Not all Japanese-American internees were reconciled to being deprived of their civil rights, though. The story of one such American is portrayed in John Okada’s No-No Boy, a seminal work of Asian-American literature, which follows a young man as he returns to his hometown of Seattle after serving time in prison for answering “no” to two questions on a loyalty survey. Okada’s novel offers a compelling portrait of those American citizens who rejected the country that rejected them, and explores how the Japanese-American community adjusted to life after the internment camps.

It was not until the passage of the Immigration Act of 1965 that Asians were once again allowed into the U.S. Three years after that, I came from Korea, gaining American citizenship in 1971. Mine is a different kind of immigrant story, as I was adopted into a Caucasian family. The only Asian in my D.C. suburban neighborhood, I got my first Asian classmate in sixth grade. There was a mere handful of Asians in my graduating class at a local public high school.

Many of the first Asians allowed in after 1965 were fleeing countries that were the battlegrounds of the Cold War: Korea, Vietnam, Laos, the Philippines. This year’s Pulitzer Prize for fiction went to The Sympathizer by Viet Thanh Nguyen, a Vietnamese refugee who came to the States in 1975. His intricate, powerful novel plumbs the duality inherent in human nature, the complicated truths that muddy politically expedient black-and-white narratives, the devastating effects of American interventionism, and the plight of the immigrant who can never fit in.

That feeling of alienation persists even in the American-born children of immigrants, as perfectly captured by Chang Rae Lee’s novel Native Speaker.
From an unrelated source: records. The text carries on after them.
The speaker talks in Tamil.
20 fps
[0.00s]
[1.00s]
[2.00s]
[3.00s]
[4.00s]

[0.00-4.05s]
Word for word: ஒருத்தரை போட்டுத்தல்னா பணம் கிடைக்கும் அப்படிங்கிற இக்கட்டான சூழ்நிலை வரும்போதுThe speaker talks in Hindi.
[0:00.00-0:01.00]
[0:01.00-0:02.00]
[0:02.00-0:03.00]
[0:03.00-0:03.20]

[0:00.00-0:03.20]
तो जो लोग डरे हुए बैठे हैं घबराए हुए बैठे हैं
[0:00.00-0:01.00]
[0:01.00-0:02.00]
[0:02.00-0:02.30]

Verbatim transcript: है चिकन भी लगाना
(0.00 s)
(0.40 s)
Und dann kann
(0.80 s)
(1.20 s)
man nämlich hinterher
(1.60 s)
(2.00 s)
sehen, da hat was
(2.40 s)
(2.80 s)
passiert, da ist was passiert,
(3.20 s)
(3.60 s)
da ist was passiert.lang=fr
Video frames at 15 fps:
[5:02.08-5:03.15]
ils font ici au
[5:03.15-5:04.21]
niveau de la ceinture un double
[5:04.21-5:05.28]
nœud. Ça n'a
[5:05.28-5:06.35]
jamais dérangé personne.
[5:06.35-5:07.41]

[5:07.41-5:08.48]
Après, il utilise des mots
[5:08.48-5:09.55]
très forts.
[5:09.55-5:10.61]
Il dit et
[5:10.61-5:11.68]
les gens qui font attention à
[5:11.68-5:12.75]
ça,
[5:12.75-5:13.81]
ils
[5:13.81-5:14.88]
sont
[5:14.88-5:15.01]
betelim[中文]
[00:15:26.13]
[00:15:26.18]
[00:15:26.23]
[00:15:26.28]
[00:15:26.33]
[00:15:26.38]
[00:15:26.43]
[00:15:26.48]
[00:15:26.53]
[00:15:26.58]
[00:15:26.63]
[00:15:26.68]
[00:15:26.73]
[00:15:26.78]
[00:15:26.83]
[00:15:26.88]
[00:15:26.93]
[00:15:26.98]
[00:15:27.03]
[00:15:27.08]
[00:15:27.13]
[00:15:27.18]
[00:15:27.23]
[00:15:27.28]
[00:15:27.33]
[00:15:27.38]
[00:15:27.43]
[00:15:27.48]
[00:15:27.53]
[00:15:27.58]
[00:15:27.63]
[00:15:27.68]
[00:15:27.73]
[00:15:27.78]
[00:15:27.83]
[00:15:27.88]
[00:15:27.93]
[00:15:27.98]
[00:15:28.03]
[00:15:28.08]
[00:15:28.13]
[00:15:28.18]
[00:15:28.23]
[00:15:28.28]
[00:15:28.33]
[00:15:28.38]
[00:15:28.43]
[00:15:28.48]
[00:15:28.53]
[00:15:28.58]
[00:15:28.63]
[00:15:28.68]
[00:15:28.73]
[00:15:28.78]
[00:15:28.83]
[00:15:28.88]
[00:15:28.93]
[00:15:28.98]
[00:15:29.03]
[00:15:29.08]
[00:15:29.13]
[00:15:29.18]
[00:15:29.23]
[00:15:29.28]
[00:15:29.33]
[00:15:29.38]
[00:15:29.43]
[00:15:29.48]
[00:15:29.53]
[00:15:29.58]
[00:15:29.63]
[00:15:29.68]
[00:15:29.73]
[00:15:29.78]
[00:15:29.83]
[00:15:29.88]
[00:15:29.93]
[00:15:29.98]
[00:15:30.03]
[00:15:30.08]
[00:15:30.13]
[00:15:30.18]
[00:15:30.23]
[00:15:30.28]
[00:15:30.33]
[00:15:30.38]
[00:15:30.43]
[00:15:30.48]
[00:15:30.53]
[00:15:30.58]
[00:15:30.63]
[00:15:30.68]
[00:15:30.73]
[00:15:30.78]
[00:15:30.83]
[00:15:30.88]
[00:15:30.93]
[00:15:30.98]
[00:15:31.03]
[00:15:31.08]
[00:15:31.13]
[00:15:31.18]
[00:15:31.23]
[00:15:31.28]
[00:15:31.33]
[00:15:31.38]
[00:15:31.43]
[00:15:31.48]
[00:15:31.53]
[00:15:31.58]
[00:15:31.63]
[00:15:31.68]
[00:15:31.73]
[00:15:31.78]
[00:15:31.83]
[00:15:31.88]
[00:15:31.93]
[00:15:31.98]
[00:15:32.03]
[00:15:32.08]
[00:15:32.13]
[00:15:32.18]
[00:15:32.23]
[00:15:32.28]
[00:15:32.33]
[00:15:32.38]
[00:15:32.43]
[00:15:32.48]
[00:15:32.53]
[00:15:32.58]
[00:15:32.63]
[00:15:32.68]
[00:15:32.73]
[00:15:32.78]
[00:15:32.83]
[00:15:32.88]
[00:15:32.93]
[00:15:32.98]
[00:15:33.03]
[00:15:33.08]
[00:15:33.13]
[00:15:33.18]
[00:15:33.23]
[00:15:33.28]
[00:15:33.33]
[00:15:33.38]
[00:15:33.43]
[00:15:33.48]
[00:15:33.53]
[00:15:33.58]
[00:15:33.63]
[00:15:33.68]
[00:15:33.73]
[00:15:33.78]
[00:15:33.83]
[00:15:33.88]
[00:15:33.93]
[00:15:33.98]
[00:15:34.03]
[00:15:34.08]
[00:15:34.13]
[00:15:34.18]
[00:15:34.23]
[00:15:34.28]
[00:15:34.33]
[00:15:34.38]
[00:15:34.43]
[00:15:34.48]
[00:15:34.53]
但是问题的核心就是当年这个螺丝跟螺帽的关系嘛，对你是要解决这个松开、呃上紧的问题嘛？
Hired to spy on a rising Korean-American politician, the protagonist confronts his tangled identity by comparing himself to his hard-working and emotionally distant father, examining the wreckage of a failed marriage to a white woman, and wrestling with his admiration for the very man whose career he is secretly seeking to sabotage.

Missing from this extremely brief history are the stories of Pacific Islanders, south Asians, Filipinos, and many others. I’d love to hear your suggested books on the Asian-American immigrant experience.